と、ここでゼロボロスが何処か心配そうにアクアに問い掛けた。
「そうだ、アクア。寒くない?」
「寒くない、と言えば嘘になるけど……でも、これぐらいは魔法でどうにか出来るから」
笑いながらそう言うと、アクアは手を胸に当てる。
すると、淡い光がアクアを包みこみある程度寒さを軽減させる。
そうして二人はルキルを探しに銀世界となった森の奥に向かって歩き出す。
しばらく歩いていると、何処からかカンカンと木を叩く音が響いてきた。
「何か聞こえない?」
ゼロボロスが耳を澄ませながら話しかけ、すぐにアクアも頷く。
二人は音の方に近付くように茂みを掻き分けながら進んでいると、ある光景が目に入る。
それを見て、思わず二人は茂みに隠れるようにしゃがみ込んだ。
「はっ、やっ!」
雪の積もった広い場所で、ルキルが木刀を持って木で作られた人形を叩いていた。
よく見ると木刀は使い込まれて磨り減っており、人形も傷やへこみが目立っている。
この様子に、ゼロボロスは隠れながらクスリと笑ってアクアを見た。
「修行中みたいだね…」
「ふふっ、懐かしいわね…」
アクアはそう呟くと、何処か遠くを見る表情で木刀を振るうルキルを見ていた。
「少し前まで、テラやヴェンと一緒に修行していたのに…――今では遠い昔の事みたい…」
そう呟くと、『つながりのお守り』を取り出してじっと眺める。
キーブレードマスターとなるために、テラとヴェンと共に『旅立ちの地』にて修行していた日々。
ようやく迎えたマスター承認試験。その前日の夜にテラとヴェンにもお守りを作って渡した。三人で一緒にマスターとなり、ずっと一緒にいられるように。
でも、三人で夢を求め笑いあったあの時には、もう戻らないのだろうか…?
「――誰だ?」
ようやく二人の気配に気付いたのか、ルキルが手を止めてこちらを睨みながら声をかける。

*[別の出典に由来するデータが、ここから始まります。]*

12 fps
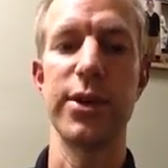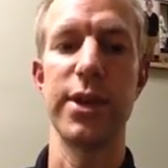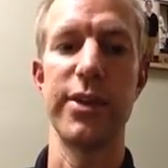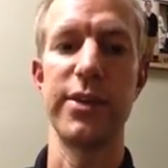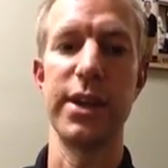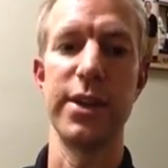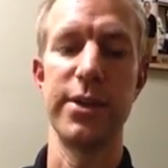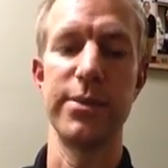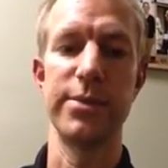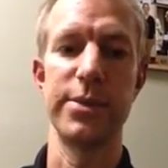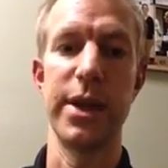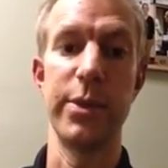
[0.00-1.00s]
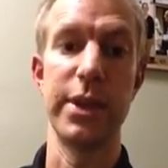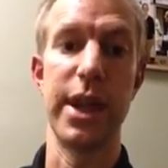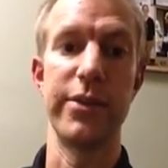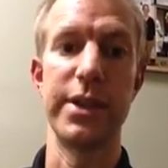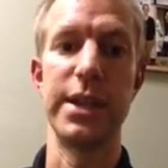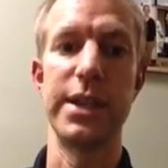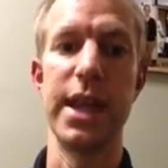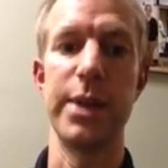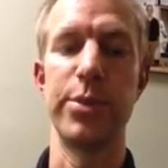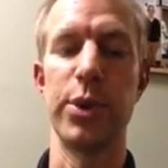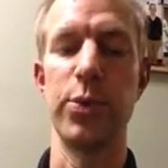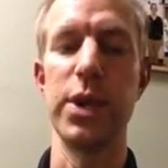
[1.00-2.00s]
or every, having that day
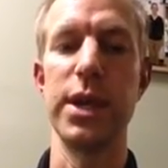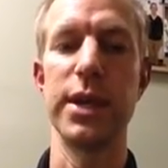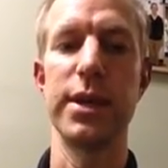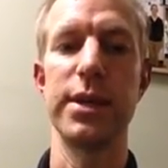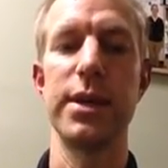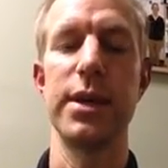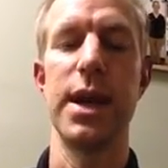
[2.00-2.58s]
per week?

アクアは我に返るとお守りを仕舞い立ち上がる。同じく、ゼロボロスも立ち上がってルキルに近づいた。
「あんた達は…!」
ルキルが軽く驚いていると、アクアは笑いながら謝罪した。
「ごめんね、邪魔しちゃって」
「別に…」
そう言って、ルキルは二人から顔を背ける。
そんなルキルの様子を見て、ふとアクアに一つの考えが頭に浮かびあがった。
「――ねえ、私と戦ってみない?」
「え!?」
突然の申し出にルキルが驚いていると、アクアは何処か楽しそうに言った。
「そう言うのもいいけど、何事も実戦が一番だから」
「実戦…」
アクアの言葉に、ルキルは考え込むように顔を俯かせる。
少しして顔を上げると、真剣な表情をしてまっすぐにアクアを見つめた。
「じゃあ…お願いします」
「そうこなくっちゃね」
アクアは頷くと、スッと手を伸ばす。
同時に、その手に青いキーブレードを出現させる。
これを見て、ルキルは驚きの表情を浮かべて叫んだ。
「キーブレードっ!?」
「あなた…キーブレードを知ってるの?」
アクアが不思議そうに聞くと、ルキルは何処か寂しそうな目をして視線を逸らした。
「…俺の知ってる奴が、使ってたから…」
「そっか…――じゃあ、行くわよっ!!」
アクアが声を掛けて構えると、ルキルも気を取り直して手に持った木刀を構える。
二人は同時に駆け込むのを合図に、戦いが始まった…。